[Stored records]
▼▼▼
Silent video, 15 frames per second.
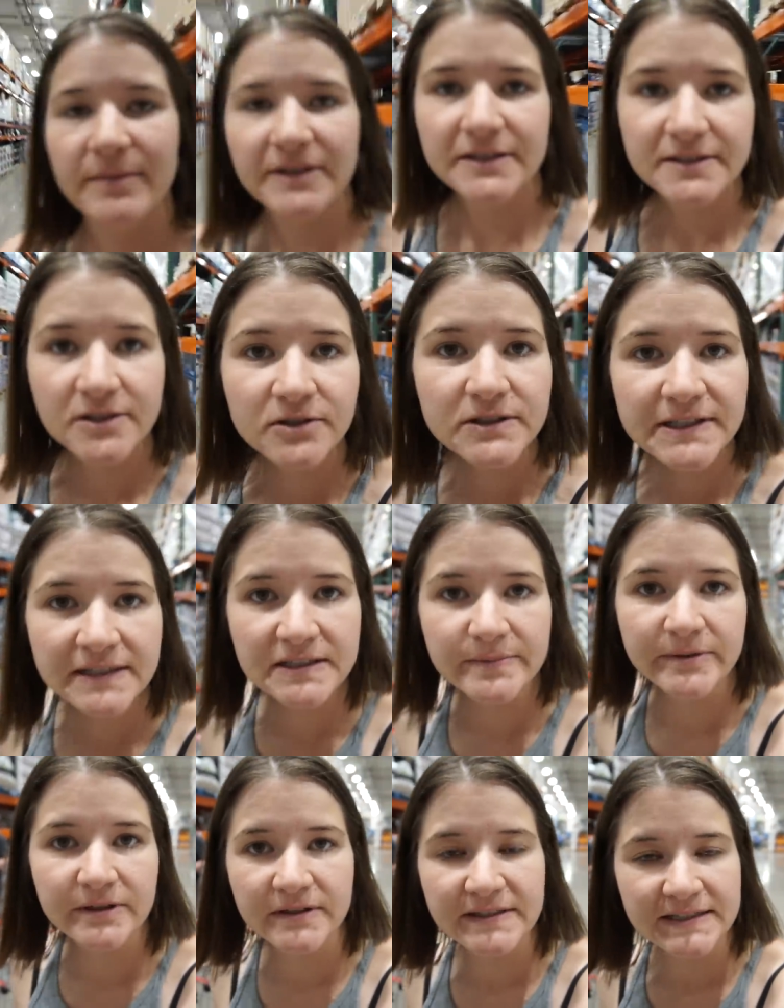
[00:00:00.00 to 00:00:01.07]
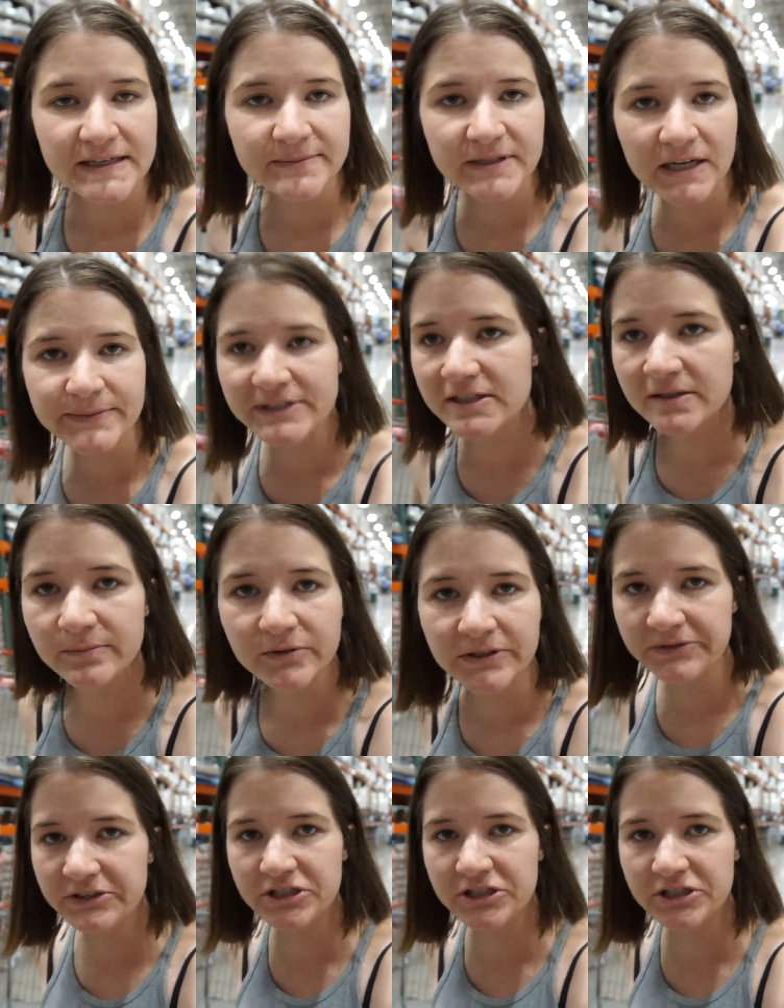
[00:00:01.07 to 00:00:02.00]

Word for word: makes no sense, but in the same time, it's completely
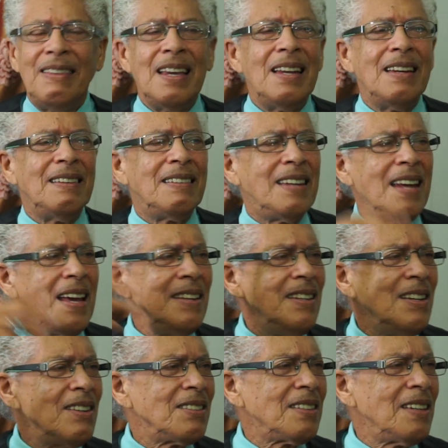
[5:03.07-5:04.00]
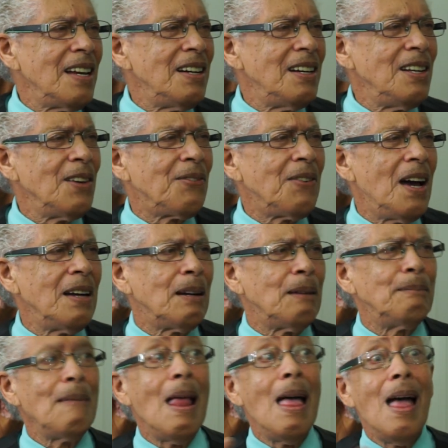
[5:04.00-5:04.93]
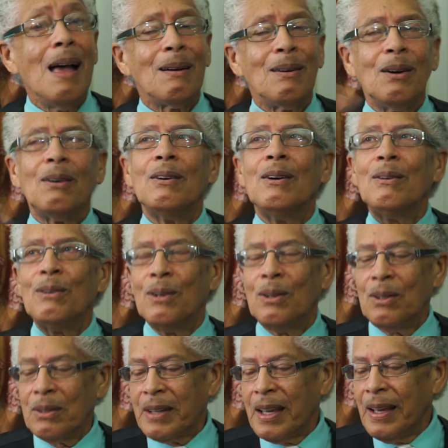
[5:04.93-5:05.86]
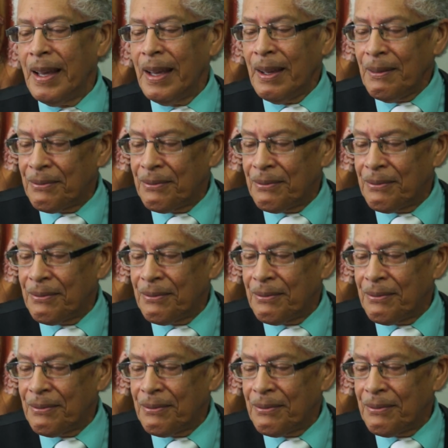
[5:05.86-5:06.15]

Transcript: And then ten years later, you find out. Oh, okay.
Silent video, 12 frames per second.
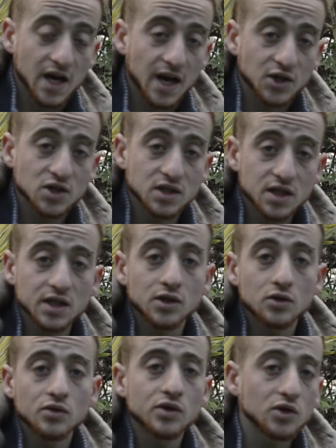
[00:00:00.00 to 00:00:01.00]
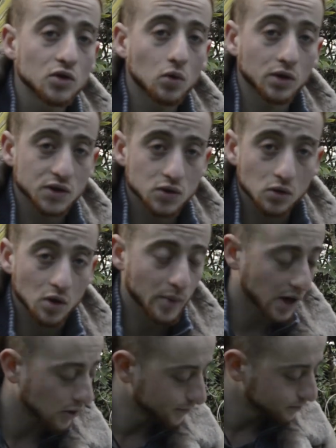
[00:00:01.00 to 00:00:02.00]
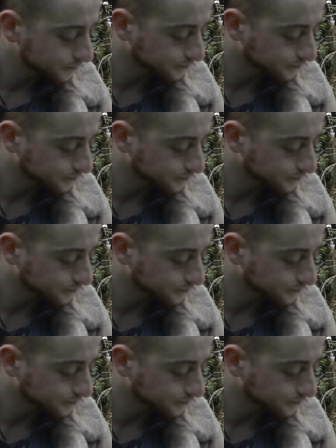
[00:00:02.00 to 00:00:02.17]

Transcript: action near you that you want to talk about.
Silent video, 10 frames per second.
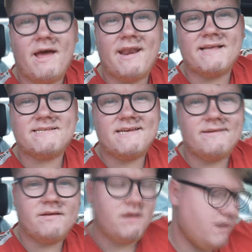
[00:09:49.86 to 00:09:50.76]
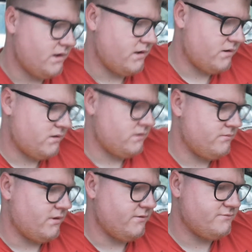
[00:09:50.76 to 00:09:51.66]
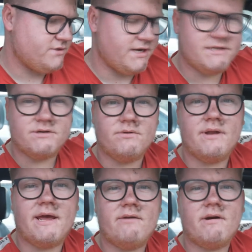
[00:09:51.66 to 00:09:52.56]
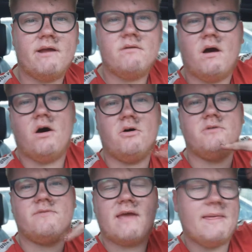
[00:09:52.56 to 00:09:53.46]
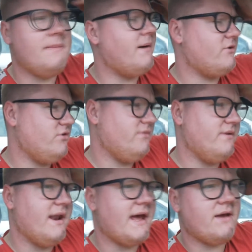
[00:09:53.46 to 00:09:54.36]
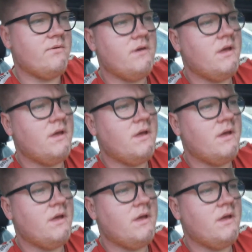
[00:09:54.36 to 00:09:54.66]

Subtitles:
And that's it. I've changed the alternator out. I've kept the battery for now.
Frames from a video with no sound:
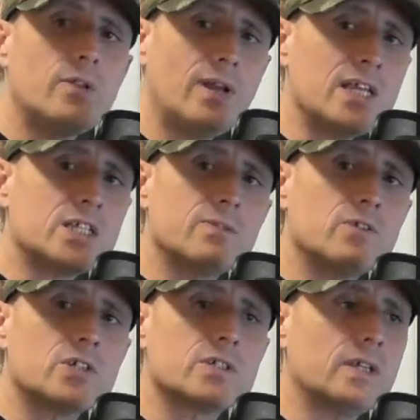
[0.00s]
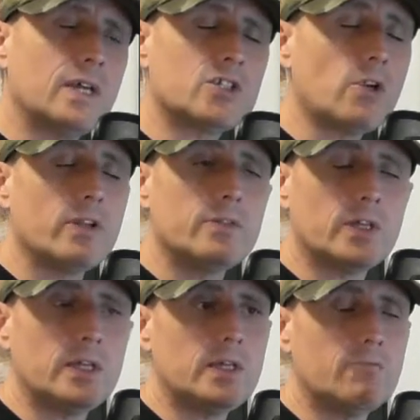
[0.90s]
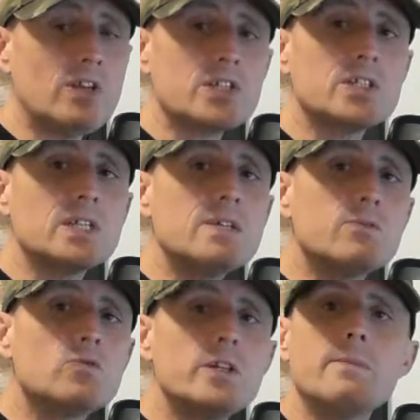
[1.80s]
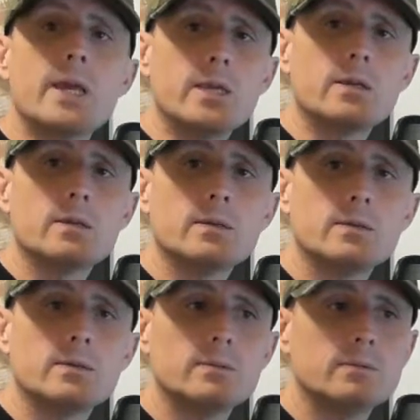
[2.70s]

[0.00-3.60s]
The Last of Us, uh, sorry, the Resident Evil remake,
▲▲▲
### What the exercise asks:
The records above should be returned word for word, with every picture left out.

### Answer for the task:
Silent video, 15 frames per second.
[00:00:00.00 to 00:00:01.07]
[00:00:01.07 to 00:00:02.00]

Word for word: makes no sense, but in the same time, it's completely
[5:03.07-5:04.00]
[5:04.00-5:04.93]
[5:04.93-5:05.86]
[5:05.86-5:06.15]

Transcript: And then ten years later, you find out. Oh, okay.
Silent video, 12 frames per second.
[00:00:00.00 to 00:00:01.00]
[00:00:01.00 to 00:00:02.00]
[00:00:02.00 to 00:00:02.17]

Transcript: action near you that you want to talk about.
Silent video, 10 frames per second.
[00:09:49.86 to 00:09:50.76]
[00:09:50.76 to 00:09:51.66]
[00:09:51.66 to 00:09:52.56]
[00:09:52.56 to 00:09:53.46]
[00:09:53.46 to 00:09:54.36]
[00:09:54.36 to 00:09:54.66]

Subtitles:
And that's it. I've changed the alternator out. I've kept the battery for now.
Frames from a video with no sound:
[0.00s]
[0.90s]
[1.80s]
[2.70s]

[0.00-3.60s]
The Last of Us, uh, sorry, the Resident Evil remake,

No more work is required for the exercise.